» **TASK REQUIREMENTS**
Please restate the data below word for word, omitting all images.

» **SOURCE MATERIAL**
+--

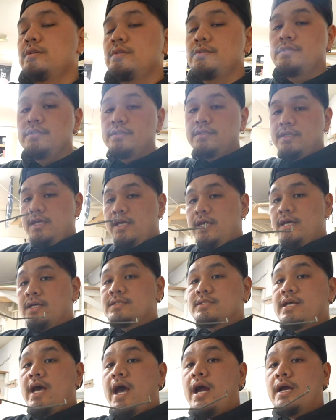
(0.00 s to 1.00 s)
to the
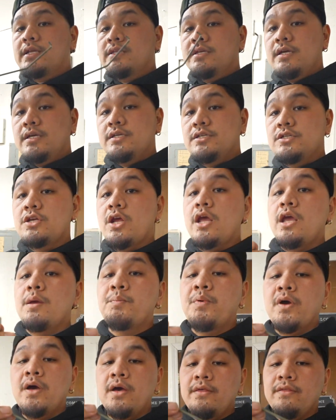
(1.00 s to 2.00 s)
exact
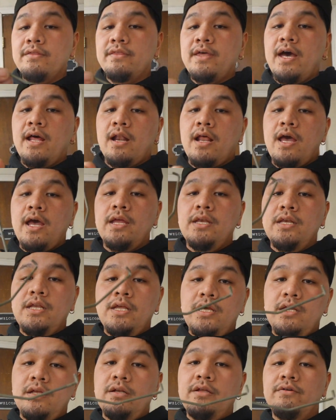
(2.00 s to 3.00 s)
shape that I
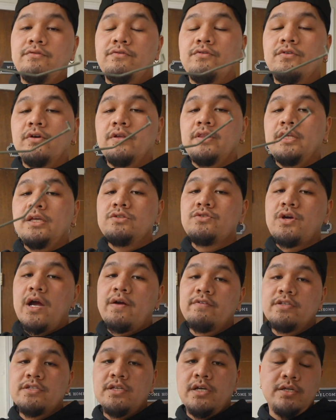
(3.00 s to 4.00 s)
need for the
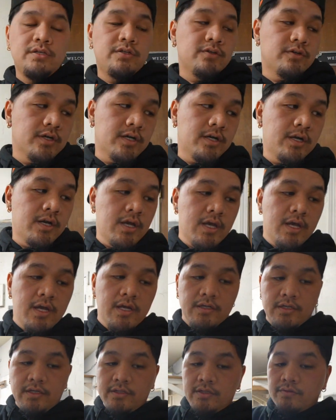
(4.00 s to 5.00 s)
driver's side door.
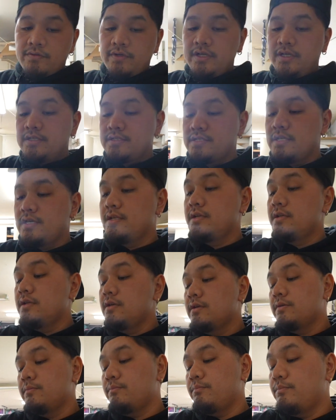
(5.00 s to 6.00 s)
Now the reason
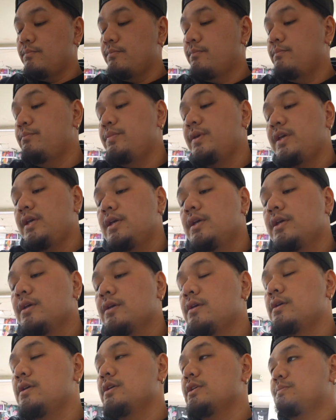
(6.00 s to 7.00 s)
being
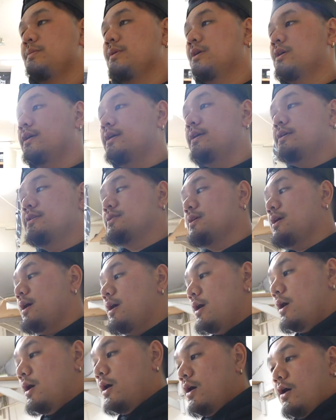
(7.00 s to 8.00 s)
is because
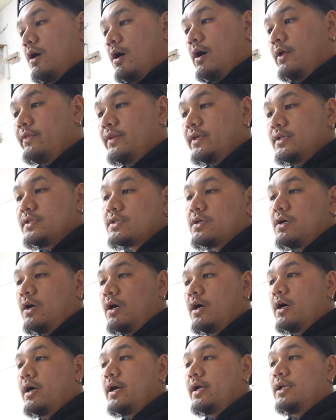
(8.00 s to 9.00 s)
on this
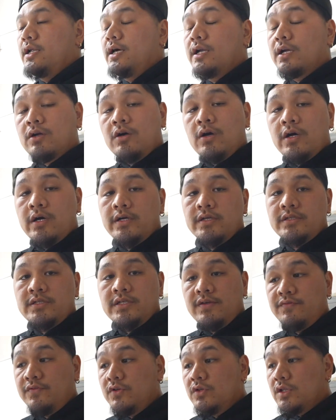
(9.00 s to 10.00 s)
car and a lot of cars,
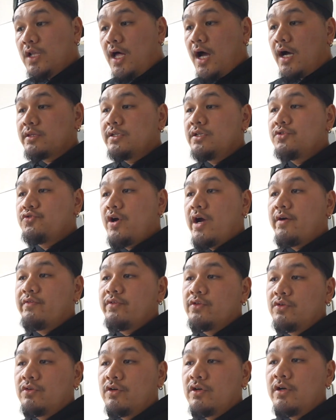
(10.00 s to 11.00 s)
if you lock the driver
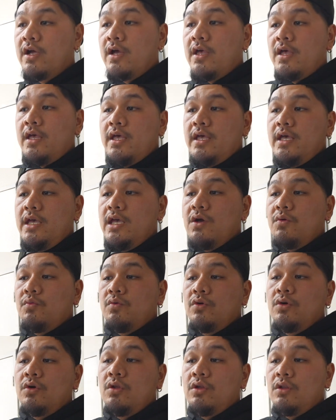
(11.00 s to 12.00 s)
door, it
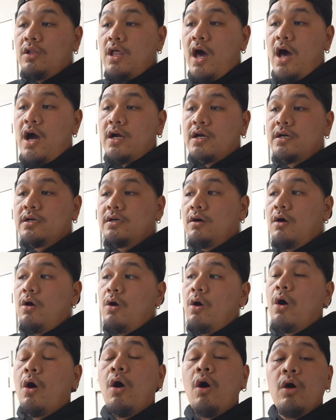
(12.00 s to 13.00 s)
will lock
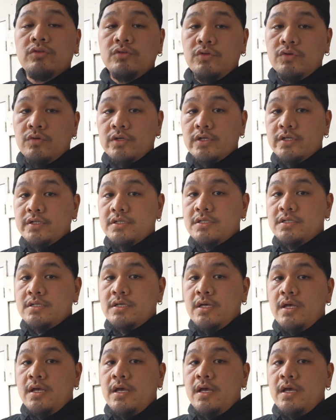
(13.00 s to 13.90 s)
all doors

+--

» **OUTPUT BELOW**
(0.00 s to 1.00 s)
to the
(1.00 s to 2.00 s)
exact
(2.00 s to 3.00 s)
shape that I
(3.00 s to 4.00 s)
need for the
(4.00 s to 5.00 s)
driver's side door.
(5.00 s to 6.00 s)
Now the reason
(6.00 s to 7.00 s)
being
(7.00 s to 8.00 s)
is because
(8.00 s to 9.00 s)
on this
(9.00 s to 10.00 s)
car and a lot of cars,
(10.00 s to 11.00 s)
if you lock the driver
(11.00 s to 12.00 s)
door, it
(12.00 s to 13.00 s)
will lock
(13.00 s to 13.90 s)
all doors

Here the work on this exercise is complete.